Version 1.0
Author: Mario Klingemann | @Quasimondo
The purpose of Raster Fairy is to transform any kind of 2D point cloud into a regular raster whilst trying to preserve the neighborhood relations that were present in the original cloud. A typical use case is if you have a similarity clustering of images and want to show the images in a regular table structure.
Yes, the name is a bit silly. So if you use this algorithm for serious academic purposes and fear that a citation containing "Raster Fairy" makes your paper look less serious, you can also call it "RF-Transform". But I'd appreciate it if you cite it when you use it. Well, actually I insist.

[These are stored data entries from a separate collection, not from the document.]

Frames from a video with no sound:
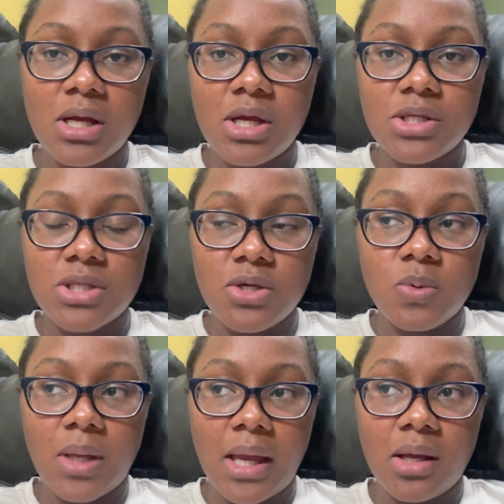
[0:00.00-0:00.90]
So you
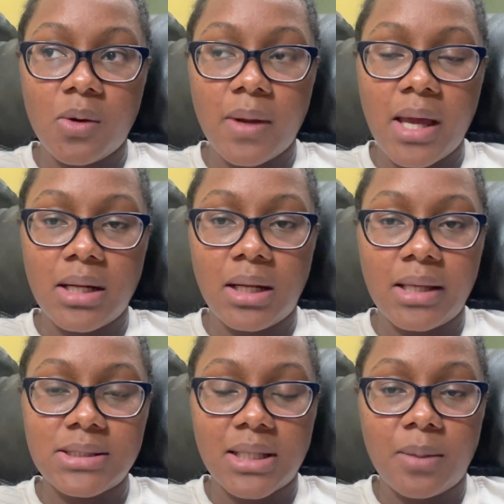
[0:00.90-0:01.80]
can go ahead and like
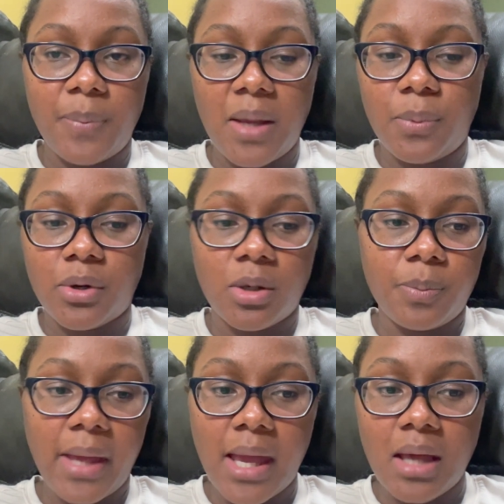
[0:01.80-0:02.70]
take a paper, a
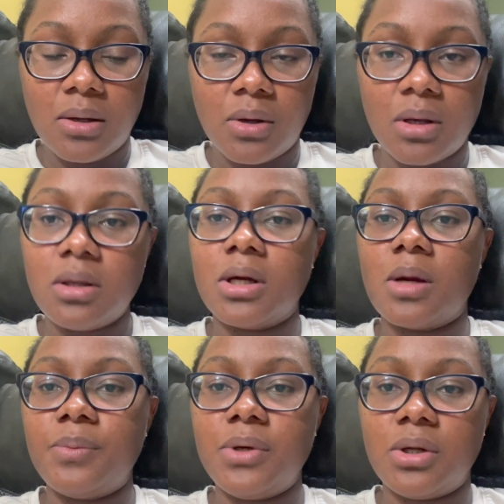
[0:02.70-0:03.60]
pen, or your
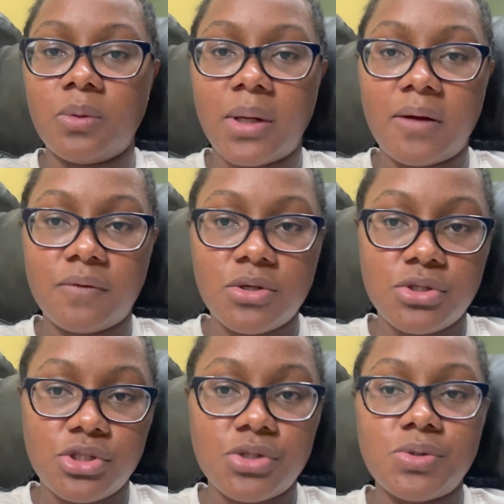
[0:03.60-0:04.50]
computer, whatever you
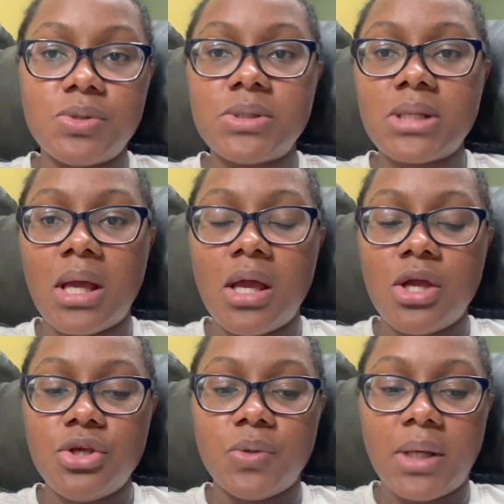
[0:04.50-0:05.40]
choose.
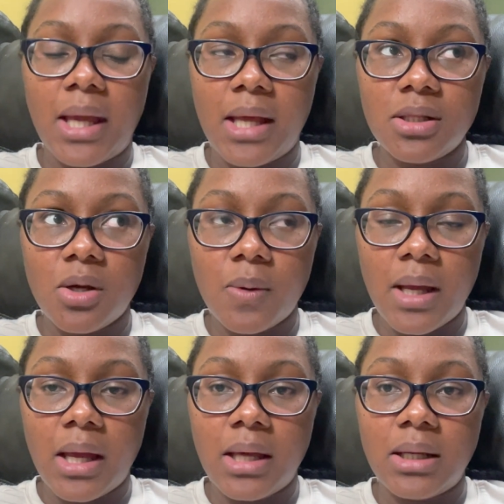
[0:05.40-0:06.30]
You can go
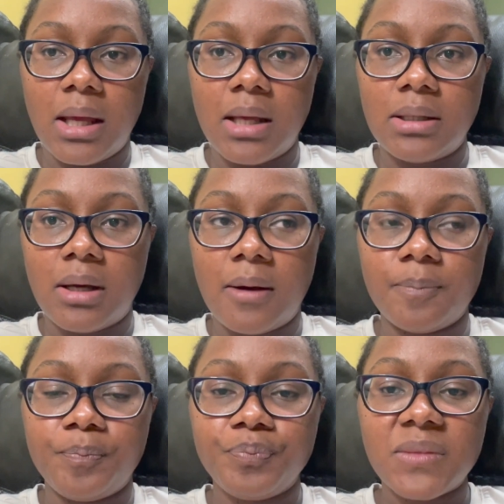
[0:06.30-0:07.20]
ahead and
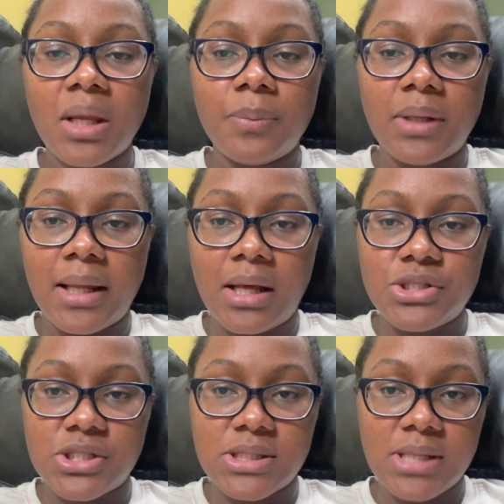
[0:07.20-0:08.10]
plan out
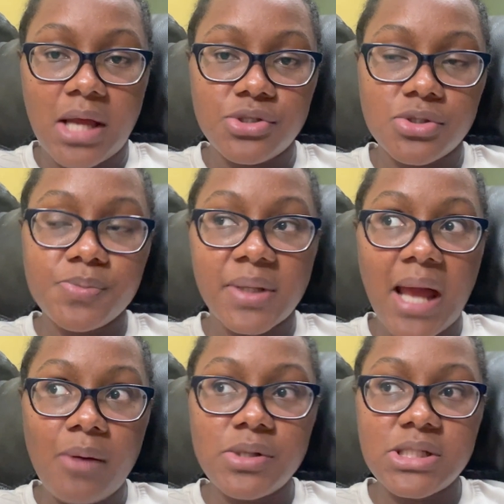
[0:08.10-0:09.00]
your schedule, but
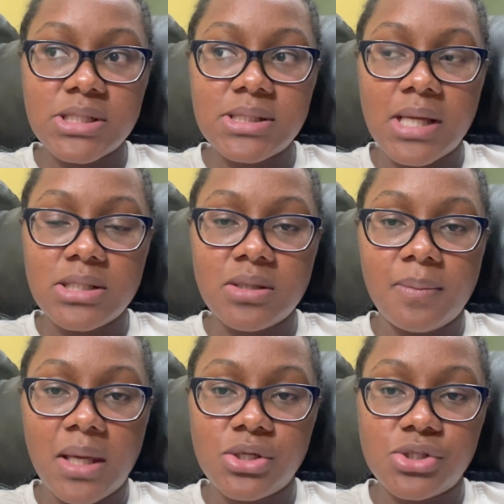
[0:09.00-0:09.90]
I would just say to
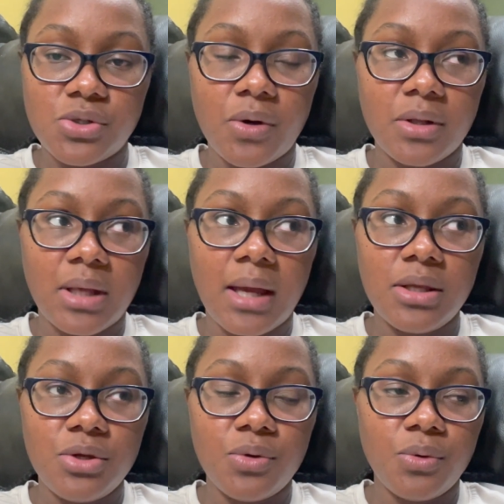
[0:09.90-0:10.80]
make sure that
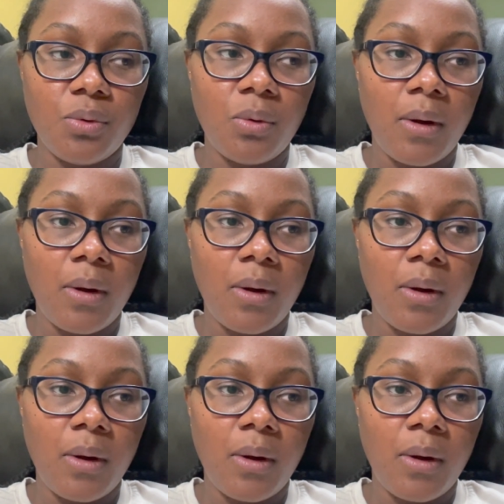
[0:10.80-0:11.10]
you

This is how Raster Fairy transforms a t-sne clustering to a rectangular grid:
In [4]:
from IPython.display import Image
Image(url="../rf_transform_1.gif")
Out[4]:
Let's start by creating an example dataset consisting of 4900 random RGB points and calculate a 2D t-sne embedding from it. Of course you can use any other clustering method or whatever 2D points you have lying around.
In [3]:
# just some basic setup for the purpose of this demo:
%matplotlib inline
from IPython.display import display
import matplotlib.pyplot as plt
import numpy as np
from sklearn.manifold import TSNE
#alternative you can use bh_sne:
#from tsne import bh_sne
# generate a set of 4900 random 3D points
totalDataPoints = 4900
dataPoints = np.random.uniform(low=0.0, high=1.0, size=(totalDataPoints,3))
# create a t-sne embedding in 2D (we have to clone the array since bh_sne changes the original data)
# The bh_sne repository can be found here: https://github.com/danielfrg/tsne
#xy = bh_sne(dataPoints.copy())
xy = TSNE().fit_transform(dataPoints)
fig = plt.figure(figsize=(10.0,10.0))
ax = fig.add_subplot(1, 1, 1)
ax.set_facecolor('black')
ax.spines['top'].set_visible(False)
ax.spines['right'].set_visible(False)
ax.spines['bottom'].set_visible(False)
ax.spines['left'].set_visible(False)
ax.axes.get_xaxis().set_visible(False)
ax.axes.get_yaxis().set_visible(False)
ax.autoscale_view(True,True,True)
ax.invert_yaxis()
ax.scatter(xy[:,0],xy[:,1], c = dataPoints, edgecolors='none',marker='s',s=7.5)
plt.show()
Now we want to transform this cloud into a rectangular table. So the first question is: what dimensions should this table have so that it can hold 4900 elements? Raster Fairy has a convenient utility function that will give you all possible x*y combinations for a given number of target cells. The returned list is sorted in descending order from the most square proportion to the most elongated one. The shorter side is always the width, the taller side is the height and there are no duplicate proportions in there e.g. there is 20x30 but not 30x20 - you will have to flip the dimensions yourself if you need them.
In [4]:
import rasterfairy
arrangements = rasterfairy.getRectArrangements(totalDataPoints)
print arrangements
Ah, isn't that nice - 4900 elements can be conveniently arranged in a square table of 70x70. To get a list of the new coordinates that will map the original points to a grid we use the transformPointCloud2D() method and pass in the desired rect as a (width,height) tulple.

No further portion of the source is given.